So I just moved to a new city and have been really enjoying some aspects of it, others not so much. I am fortunate enough to have some great connections here that lead to me getting hooked up with an apartment on discount in a fantastic area where downtown and all imaginable amenities are within walking distance. Yet I should have saved up more money before coming here. Parking in this district is difficult (this is my first car I've owned, ever) and I've racked up some parking tickets along the way ($225!), enough to consider selling my car.
I've had two would-be job interviews here. One went well, but the job was offered to someone else. Another, for bilingual editing, required a proficiency test of some sort which none of the applicants were able to pass, yet the job has been open since June. I was just told this today, and it felt like a bridge collapsed in my mind. The whole process has been extremely stressful, and the future is always uncertain.
Yes, I am working right now, but it is a temporary position working on some political campaign (read: canvassing) I feel no connection to. I am also contracted to edit this older gentleman's book, which could bring in a few hundred dollars. I know my immediate needs will be met, such as paying rent next month and food, but any financial resource outside of that amounts to maybe a hundred dollars.
As for the question, dear hubskiite, have you ever been on wit's end? I'm sure there are plenty of other recent college grads stuck in the same position.

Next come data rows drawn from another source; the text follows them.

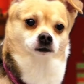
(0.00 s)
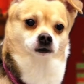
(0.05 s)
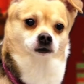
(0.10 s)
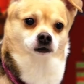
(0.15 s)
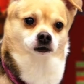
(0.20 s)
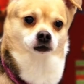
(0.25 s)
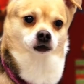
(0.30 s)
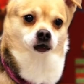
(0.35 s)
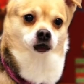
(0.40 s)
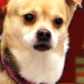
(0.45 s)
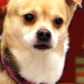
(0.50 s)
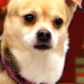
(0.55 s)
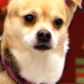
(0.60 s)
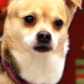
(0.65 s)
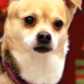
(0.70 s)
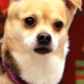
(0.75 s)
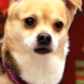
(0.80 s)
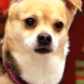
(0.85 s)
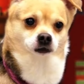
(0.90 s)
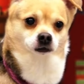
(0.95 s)
I'd love to
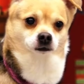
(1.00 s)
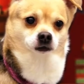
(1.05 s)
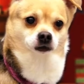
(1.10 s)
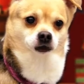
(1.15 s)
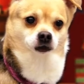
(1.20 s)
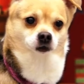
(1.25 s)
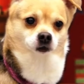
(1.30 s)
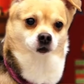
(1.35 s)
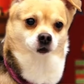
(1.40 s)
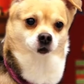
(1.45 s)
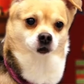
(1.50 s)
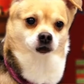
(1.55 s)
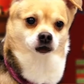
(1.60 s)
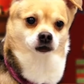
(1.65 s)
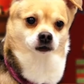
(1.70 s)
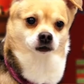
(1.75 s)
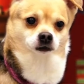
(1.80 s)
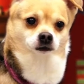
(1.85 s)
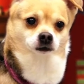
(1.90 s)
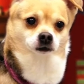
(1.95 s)
celebrate with
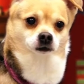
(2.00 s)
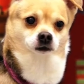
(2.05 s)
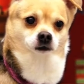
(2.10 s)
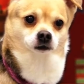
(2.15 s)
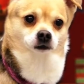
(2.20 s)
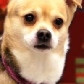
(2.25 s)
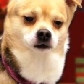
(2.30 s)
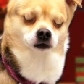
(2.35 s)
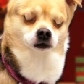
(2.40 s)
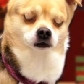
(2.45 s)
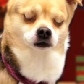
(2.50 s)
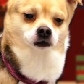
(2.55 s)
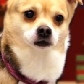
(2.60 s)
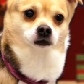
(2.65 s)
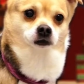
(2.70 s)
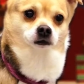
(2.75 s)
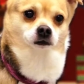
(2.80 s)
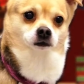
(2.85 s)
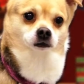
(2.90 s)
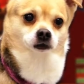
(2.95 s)
you. If you
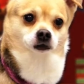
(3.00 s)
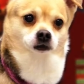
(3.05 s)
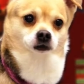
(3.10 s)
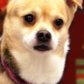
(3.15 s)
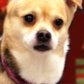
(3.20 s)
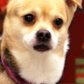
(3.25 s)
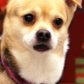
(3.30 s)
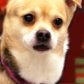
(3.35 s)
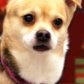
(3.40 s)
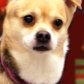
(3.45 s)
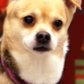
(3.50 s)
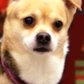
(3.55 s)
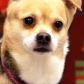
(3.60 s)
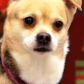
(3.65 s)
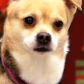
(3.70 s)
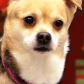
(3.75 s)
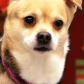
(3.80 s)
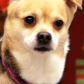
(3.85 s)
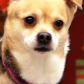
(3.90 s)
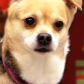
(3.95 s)
don't mind,
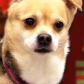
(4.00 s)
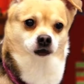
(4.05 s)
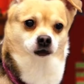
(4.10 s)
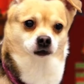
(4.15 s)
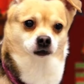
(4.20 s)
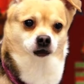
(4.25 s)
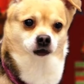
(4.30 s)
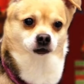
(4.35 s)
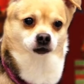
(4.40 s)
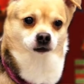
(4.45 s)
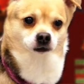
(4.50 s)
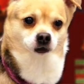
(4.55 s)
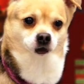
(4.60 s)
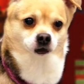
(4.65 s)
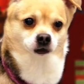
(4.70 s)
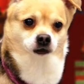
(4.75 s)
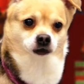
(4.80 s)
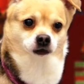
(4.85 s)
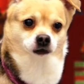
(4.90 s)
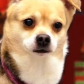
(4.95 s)
I'm going to tell
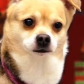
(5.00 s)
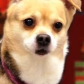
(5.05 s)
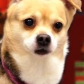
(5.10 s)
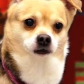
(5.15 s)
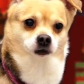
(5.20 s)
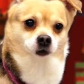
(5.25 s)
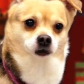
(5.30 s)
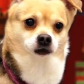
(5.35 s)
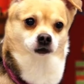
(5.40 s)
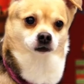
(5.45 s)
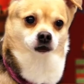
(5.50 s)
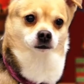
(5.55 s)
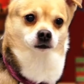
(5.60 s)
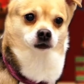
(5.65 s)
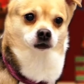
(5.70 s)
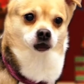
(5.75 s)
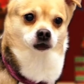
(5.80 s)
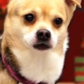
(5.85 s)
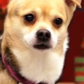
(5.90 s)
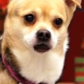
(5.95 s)
a story on
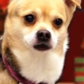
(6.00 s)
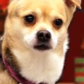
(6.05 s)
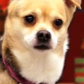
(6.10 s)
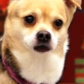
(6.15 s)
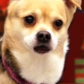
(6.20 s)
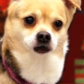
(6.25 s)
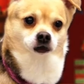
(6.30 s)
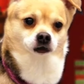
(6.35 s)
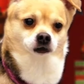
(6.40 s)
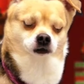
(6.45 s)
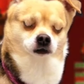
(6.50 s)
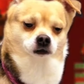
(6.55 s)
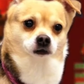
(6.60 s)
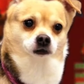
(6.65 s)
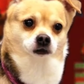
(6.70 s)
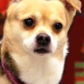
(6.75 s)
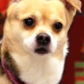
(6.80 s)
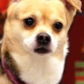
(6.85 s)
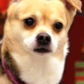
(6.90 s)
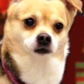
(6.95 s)
Christmas Eve
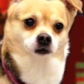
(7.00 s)
at the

Oh beezneez, just you wait. It can get worse. In my experience, whenever I've thought that I was at my wit's end or on my last nerve, it has turned out that my nervous system is a lot more extensive than I thought. It sounds like you're interacting with the kinds of people who might know other people who can help you make your skills work for you though. Network like a motherfucker and be patient.
My only suggestion is this: Give yourself a time limit on the car. For example, either the car pays its own way by December 31 or sell it. If the city has great public transit, you might not need it. Having the car will make it possible to apply to more jobs and work further from your apartment. You probably have a dozen other reasons for the car (to move instruments, your wind-surfing equipment, and so on), but the parking might not get any better. Soon the car owns you instead of the other way around. Good luck!
I wouldn't be too quick to give up on the car. I once gave up on something I loved to pay the rent. Perhaps beezneez doesn't love the car, but still it could be a regret. I think humanodon's advice to "network like a motherfucker" is pretty spot on. -When doing so, convey passion. People love to hire and work with passionate people. Apathy is for the birds.
Yes beezneez. Yes. This actually happened to me while I was in college. There was a six-month period where I overdrew my bank account every month, probably between every paycheck. In fact that bank eventually closed my account and ate my ATM card while they were at it (I was able to cash paychecks at the ATM, yes a stupid system for the bank, but good for me too so I wouldn't lose my measly telemarketing paycheck of $200-250 to pay my overdrafts). I had a very small credit line that was always charged up to the max...but the one thing I am proud of to this day is that I never missed a payment. Somehow I always managed to scrape together $15 a month to pay it, thank god. There was a lot of personal stuff going on in my life and I was very afraid and alone. I was in love with someone who said he was in love with me but also someone else at the time so I was assuaging the hurt by sleeping with someone who did love me but who was very unhealthy for me. I was doing all sorts of drugs and drinking and skipping class more often than I was attending. I was very depressed and had anxiety. I will agree with humanodon that when you think things can't get worse they very well might. I'm in a much better place now but even earlier this year, I had saved up a bit of a cushion and was moving. Felt very proud of the fact that I could afford moving, which is always more expensive than you expect, and still have a nice cushion. Then I got sick. Then I screwed up my car. And then I got a kitten...maybe not a smart move financially on my part...but I did save a kitten from the wild. So now I'm back at the bottom again, slowly starting to save my way up again. Life tends to pile on the blows all at once. My advice is buck up if you can and get help if you can't. Money is never going to be easy, I don't think. You always have to manage it.
I can feel it creeping on. I'm in college right now and due to some misfortune as well as mistakes on my part, I will be here for an extra semester with less money than I thought I would have. I'm trying to be frugal, but it's tough sometimes and I can be a bit impulsive (see: mistakes on my part). I don't know what I am going to do other than hopefully find a paid internship this summer. On the other hand, I am having a great time here and I get to keep having a great time for an extra semester! I hope things work out for you soon, beezneez. New cities are always fun but uncertainty can be one of the most stressful situations to be in, especially job-wise.